Par ailleurs, le CDDSP souligne que, si la question de l’offre de santé publique est particulièrement préoccupante en Mayenne, le département pâtit plus généralement d’un recul des services publics, tous secteurs confondus. Le Collectif mène ainsi plusieurs combats contre la fermeture de bureaux de poste. « C’est toujours la même tactique : la Poste commence par réduire les horaires d’ouverture pour ensuite dire que la fréquentation a diminué et fermer à terme un bureau. Nombreux sont ceux qui sont menacés dans le département, comme celui du quartier de Bazouges, dans la commune de Château-Gontier, qui n’aurait plus qu’un bureau en centre-ville », prévient Jacques Poirier.

Le problème est la même dans le secteur des finances publiques, où les centres des impôts et les lieux d’accueil du public sont en nette diminution, après une réduction des horaires d’ouverture et un grand nombre de départs en retraite non remplacés. « Contrairement à ce que voudrait Bercy, tout le monde ne peut pas intervenir par Internet. Et les personnes qui n’y arrivent pas ne trouvent plus de fonctionnaires pour les aider à remplir leur déclaration d’impôts. La Poste propose ce service, mais pour la “modique” somme de 50 euros pour une déclaration. »

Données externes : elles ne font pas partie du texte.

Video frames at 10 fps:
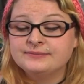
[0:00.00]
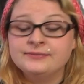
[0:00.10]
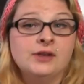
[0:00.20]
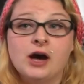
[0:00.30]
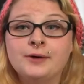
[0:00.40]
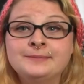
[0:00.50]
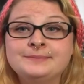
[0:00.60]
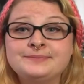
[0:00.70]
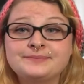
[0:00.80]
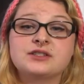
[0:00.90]
No.
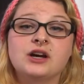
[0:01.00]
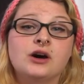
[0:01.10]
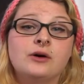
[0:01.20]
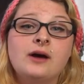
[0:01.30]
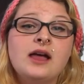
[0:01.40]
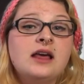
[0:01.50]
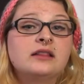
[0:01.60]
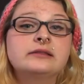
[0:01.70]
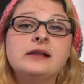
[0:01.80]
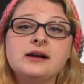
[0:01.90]
So
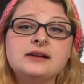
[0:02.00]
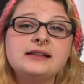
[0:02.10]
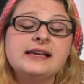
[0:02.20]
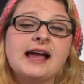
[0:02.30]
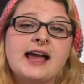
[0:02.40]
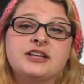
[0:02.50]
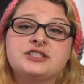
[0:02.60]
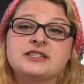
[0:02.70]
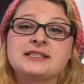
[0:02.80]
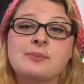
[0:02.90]
luckily I had
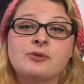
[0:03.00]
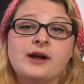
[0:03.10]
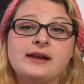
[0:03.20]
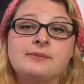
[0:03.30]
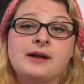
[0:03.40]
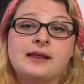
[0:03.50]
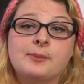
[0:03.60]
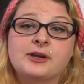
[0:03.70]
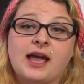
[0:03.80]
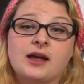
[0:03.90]
just separated my
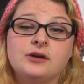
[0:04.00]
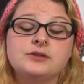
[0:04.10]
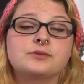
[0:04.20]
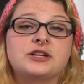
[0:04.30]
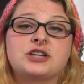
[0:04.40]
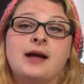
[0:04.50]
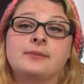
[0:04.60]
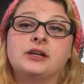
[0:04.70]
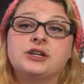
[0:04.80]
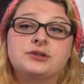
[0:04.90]
leopard geckos, which
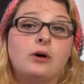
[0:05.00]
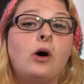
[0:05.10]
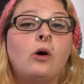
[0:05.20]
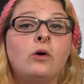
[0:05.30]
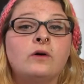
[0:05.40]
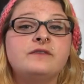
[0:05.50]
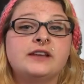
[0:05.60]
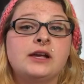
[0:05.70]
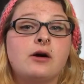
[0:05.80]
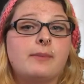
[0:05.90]
I'm gonna do a whole
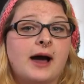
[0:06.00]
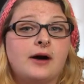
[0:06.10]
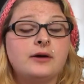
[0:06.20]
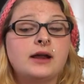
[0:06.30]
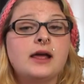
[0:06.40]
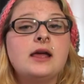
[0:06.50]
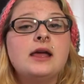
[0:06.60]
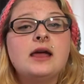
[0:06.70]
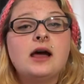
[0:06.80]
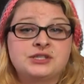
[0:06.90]
video about
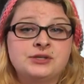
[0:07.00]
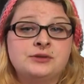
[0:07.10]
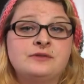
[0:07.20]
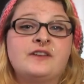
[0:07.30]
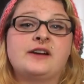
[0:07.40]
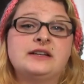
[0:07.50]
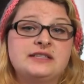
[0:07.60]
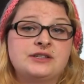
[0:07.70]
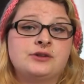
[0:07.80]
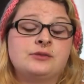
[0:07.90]
soon, very
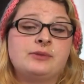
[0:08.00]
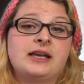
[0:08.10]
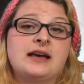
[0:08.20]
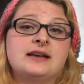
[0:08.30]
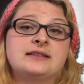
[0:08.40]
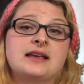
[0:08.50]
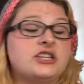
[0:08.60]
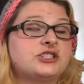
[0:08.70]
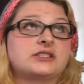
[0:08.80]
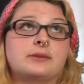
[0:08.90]
soon, because
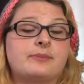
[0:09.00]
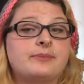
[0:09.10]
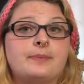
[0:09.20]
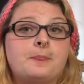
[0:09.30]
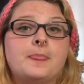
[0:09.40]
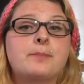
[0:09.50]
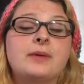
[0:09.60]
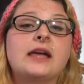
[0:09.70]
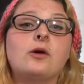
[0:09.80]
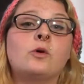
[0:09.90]
it's just a
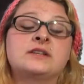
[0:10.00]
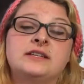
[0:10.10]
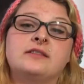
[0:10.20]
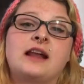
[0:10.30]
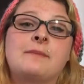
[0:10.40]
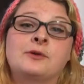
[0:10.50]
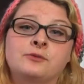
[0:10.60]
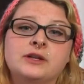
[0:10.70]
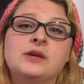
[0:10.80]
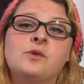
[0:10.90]
big ordeal that I've
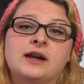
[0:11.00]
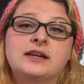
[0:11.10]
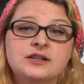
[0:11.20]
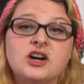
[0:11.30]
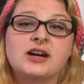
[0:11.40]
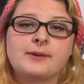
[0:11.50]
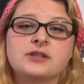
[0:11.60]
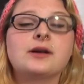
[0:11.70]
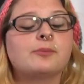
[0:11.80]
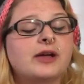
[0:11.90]
been really wanting to talk
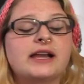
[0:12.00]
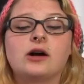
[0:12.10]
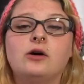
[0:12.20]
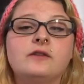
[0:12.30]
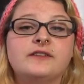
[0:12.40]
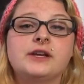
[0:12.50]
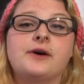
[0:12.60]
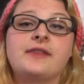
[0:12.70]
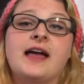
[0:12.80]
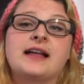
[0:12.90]
about. So I'm planning a whole
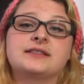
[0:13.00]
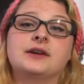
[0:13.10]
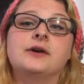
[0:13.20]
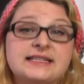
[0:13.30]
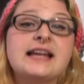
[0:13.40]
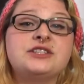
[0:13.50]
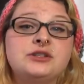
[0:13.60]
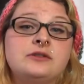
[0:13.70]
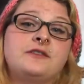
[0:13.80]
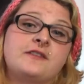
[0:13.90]
video on that. So stay
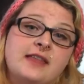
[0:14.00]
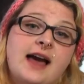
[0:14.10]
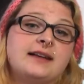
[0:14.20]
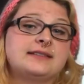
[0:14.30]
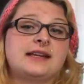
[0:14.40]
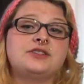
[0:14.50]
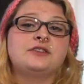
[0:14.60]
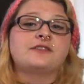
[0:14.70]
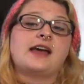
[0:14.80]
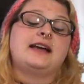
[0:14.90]
tuned for that. Stay
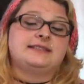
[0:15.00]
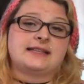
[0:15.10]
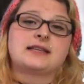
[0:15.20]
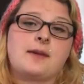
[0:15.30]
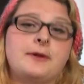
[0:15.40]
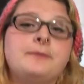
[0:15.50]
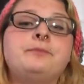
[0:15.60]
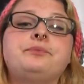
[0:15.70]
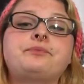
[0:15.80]
tuned for that because that's coming.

De la même manière, la préfecture de Laval a récemment supprimé son service des cartes grises, la demande devant être faite sur le Web. « Le privé se frotte les mains : il y a maintenant des sociétés, à Laval, qui prennent en charge les demandes de carte grise pour 80 euros ! », déplore Catherine Romagné.

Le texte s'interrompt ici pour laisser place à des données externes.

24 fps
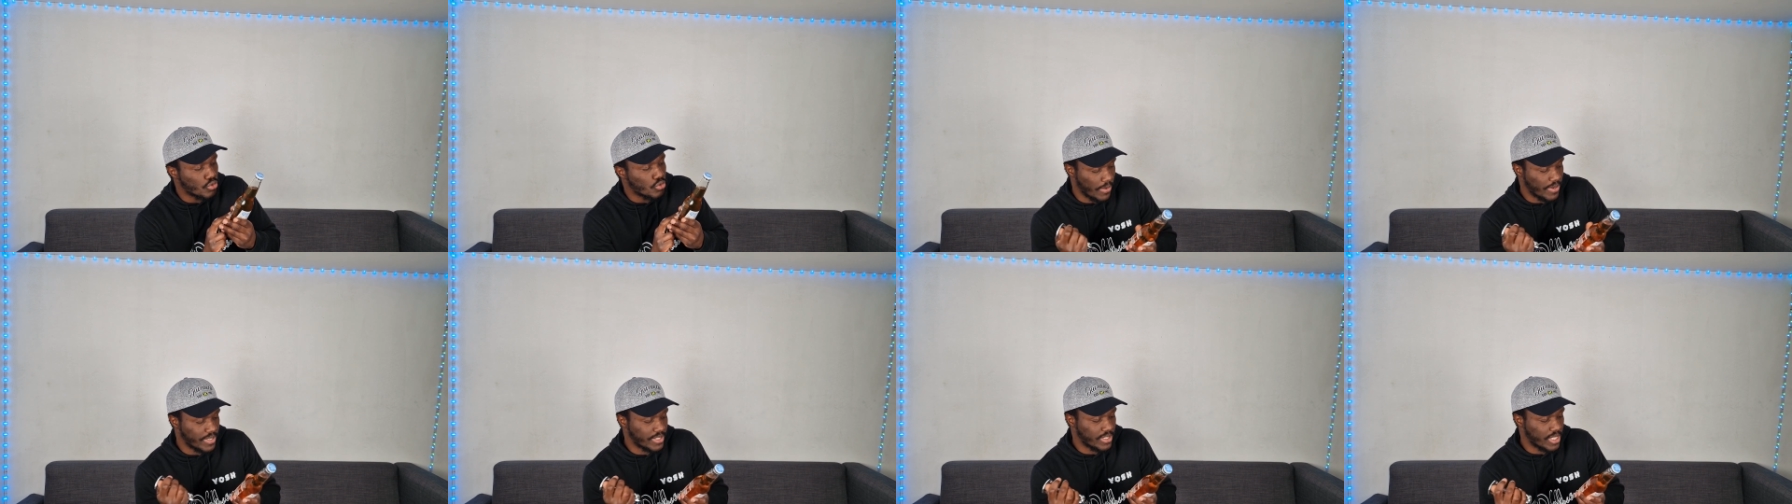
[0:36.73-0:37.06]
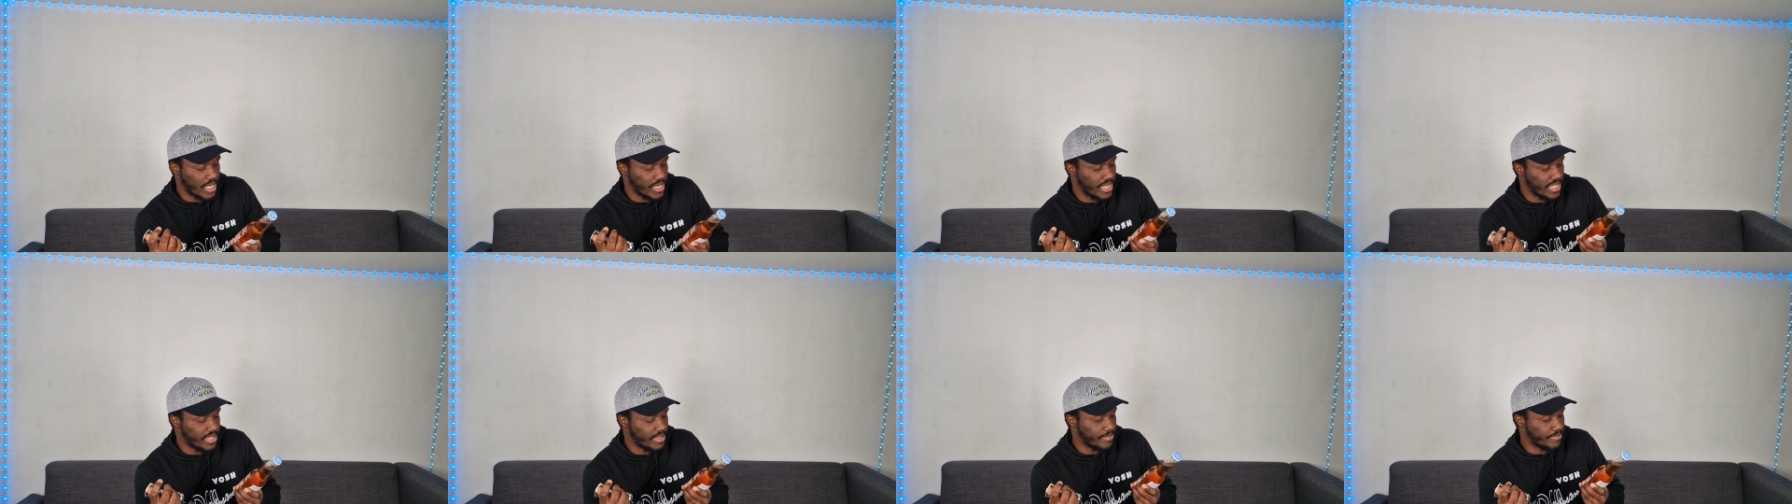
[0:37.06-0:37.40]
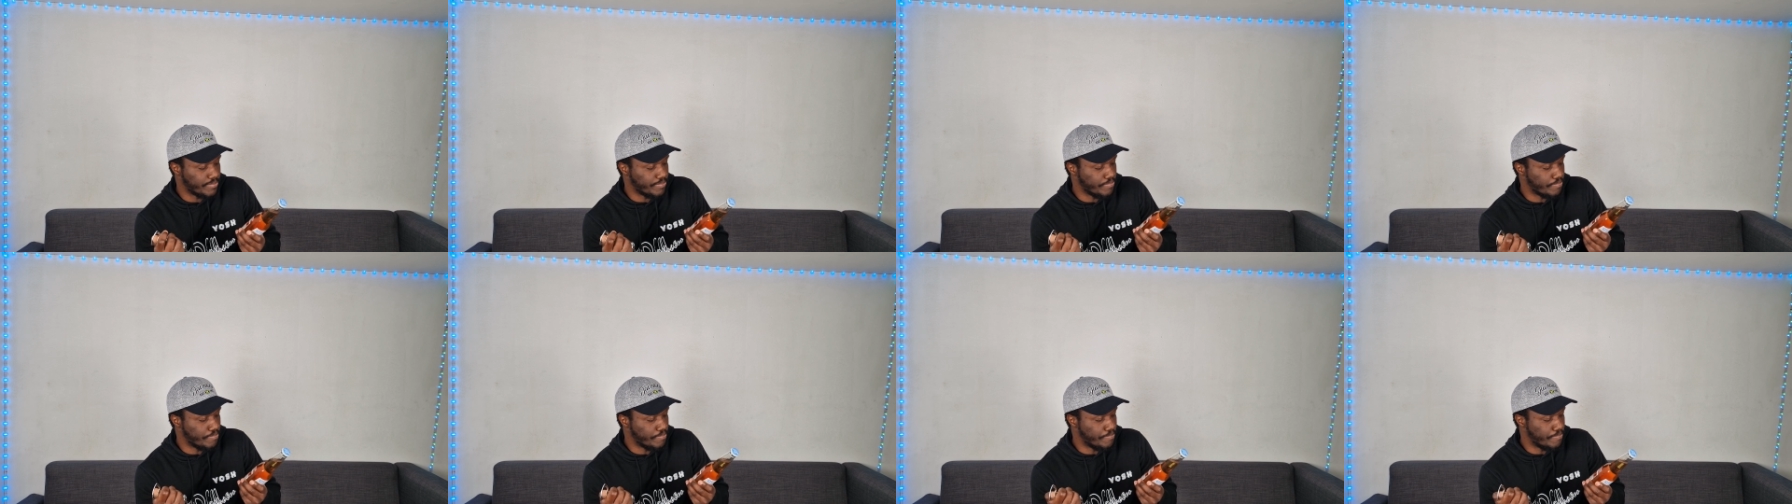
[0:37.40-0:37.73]
so it's done
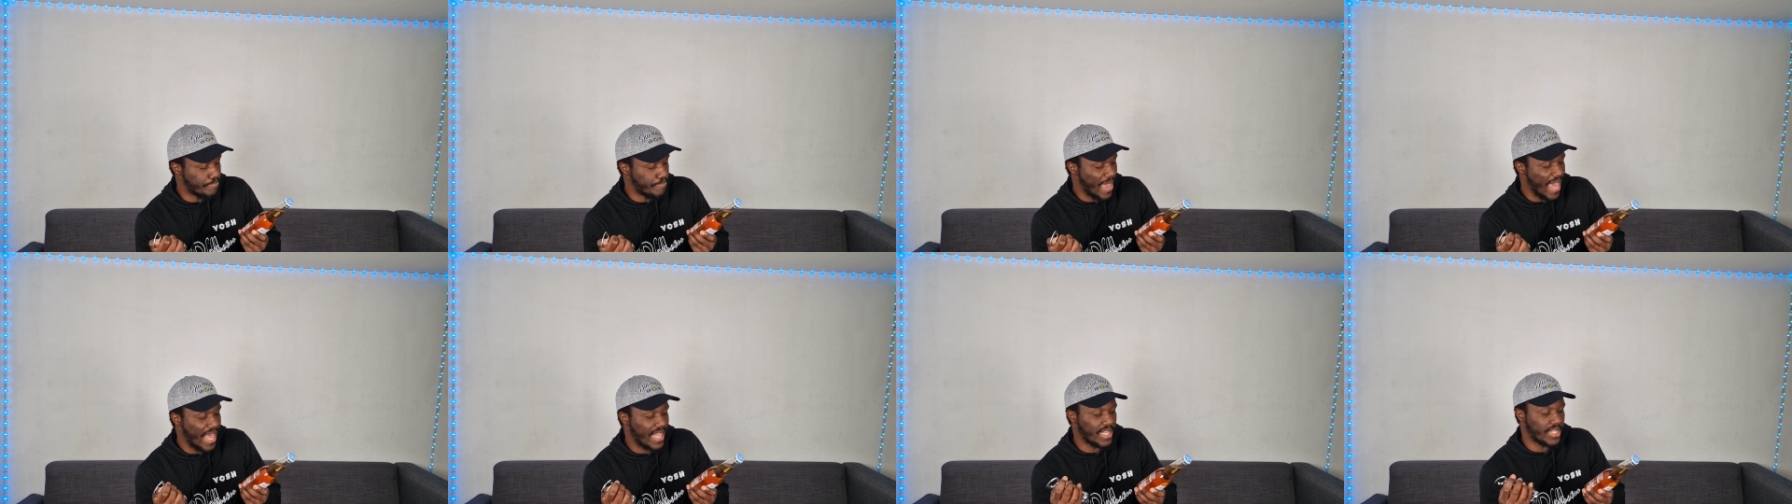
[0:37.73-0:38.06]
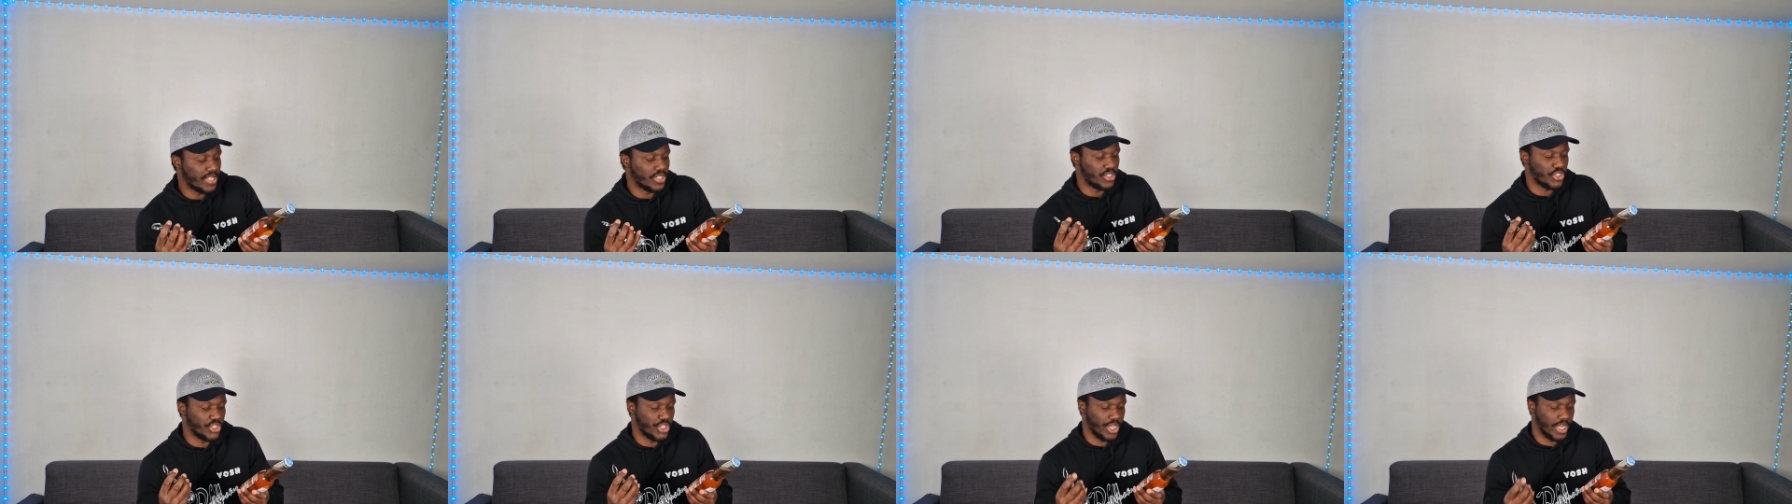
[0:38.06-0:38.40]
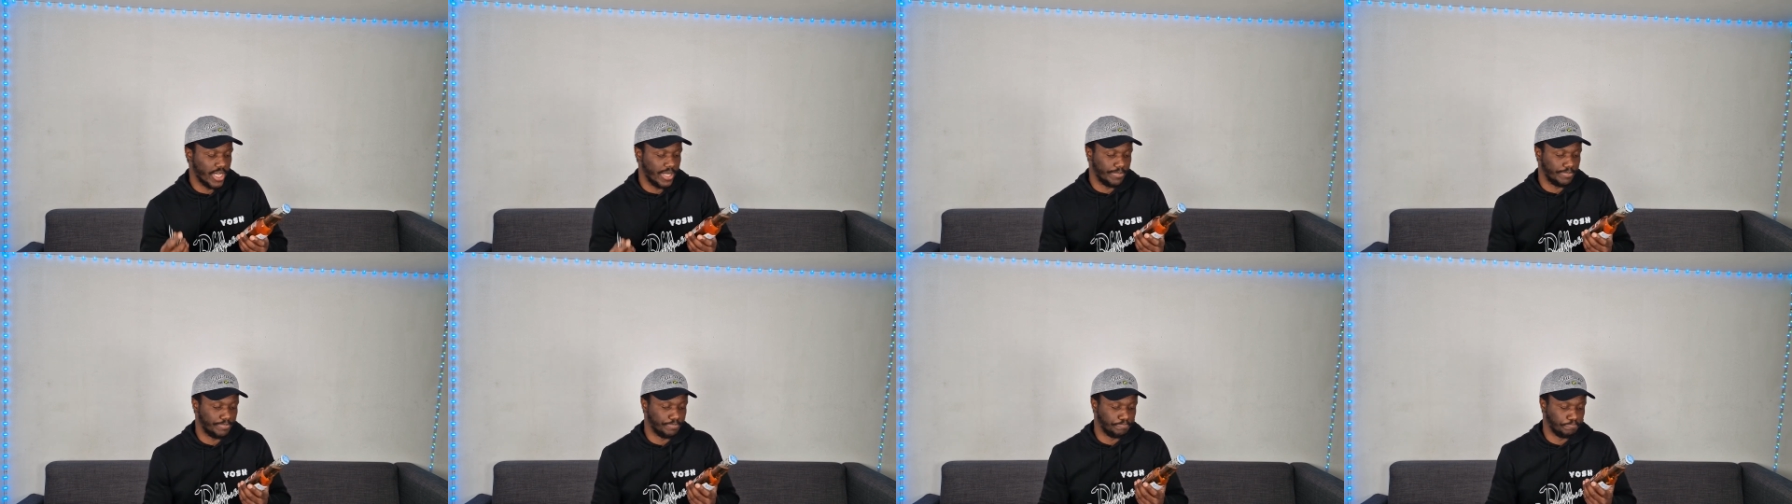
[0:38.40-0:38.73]
in
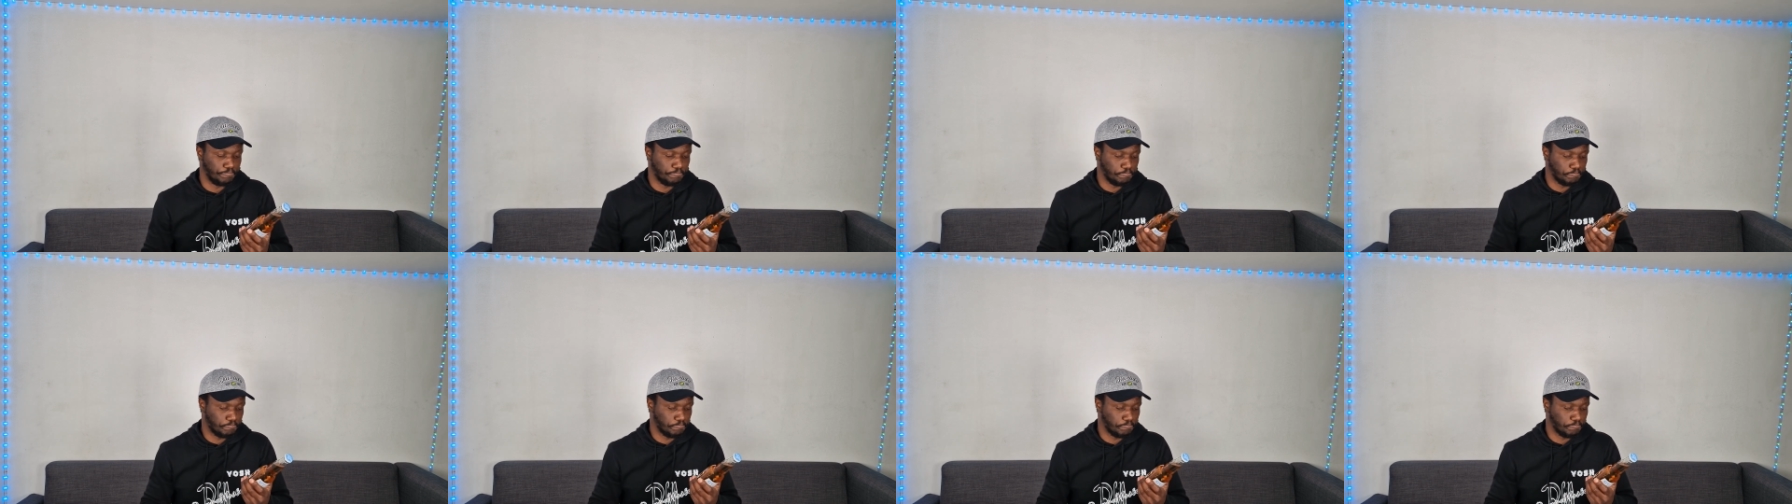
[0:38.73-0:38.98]
Belgium.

Le département souffre aussi des fermetures de classes dans les écoles, comme presque partout en zone rurale. Plusieurs sont menacées de disparaître et on assiste, selon Jacques Poirier, à une « véritable malhonnêteté gouvernementale : le passage à 12 élèves par classe en CP et en CE1 s’est fait sans un nombre suffisant de créations de postes. Conséquence de cette incurie : des fermetures de classes et, à partir du CE2, des effectifs de 28 ou 29 élèves, y compris en zones d’éducation prioritaire ». De fait, Le Monde du 15 mars dénombrait 207 fermetures de classes dans 47 départements ruraux cette année, la Mayenne n’y échappant pas.

Le CDDSP dénonce enfin le manque de fonctionnaires dans les services vétérinaires et les inspections sanitaires à Laval, ville où est situé le siège du groupe Lactalis, après le scandale des salmonelles dans les laits infantiles. « Ainsi, par manque d’agents publics, ce sont les mêmes qui produisent et contrôlent les produits, dénonce Catherine Romagné. Or, en Mayenne, Lactalis emploie plus de 3 000 personnes. Tout le monde connaît quelqu’un qui travaille dans cette entreprise, alors le silence est général dans la région. C’est toujours la même logique : on fait dysfonctionner le service public pour expliquer ensuite qu’il faut déléguer au privé, avec parfois des conséquences dramatiques. Et il en va de même avec le rapport Spinetta sur la SNCF… »

[1] Le CDDSP regroupe des citoyens mayennais, des syndicats comme Solidaires (Santé, Finances, Éducation), la CGT (Poste, Hôpitaux, Retraités, Territoriaux), la FSU, l’association Attac et des partis politiques (PG, PCF et EELV).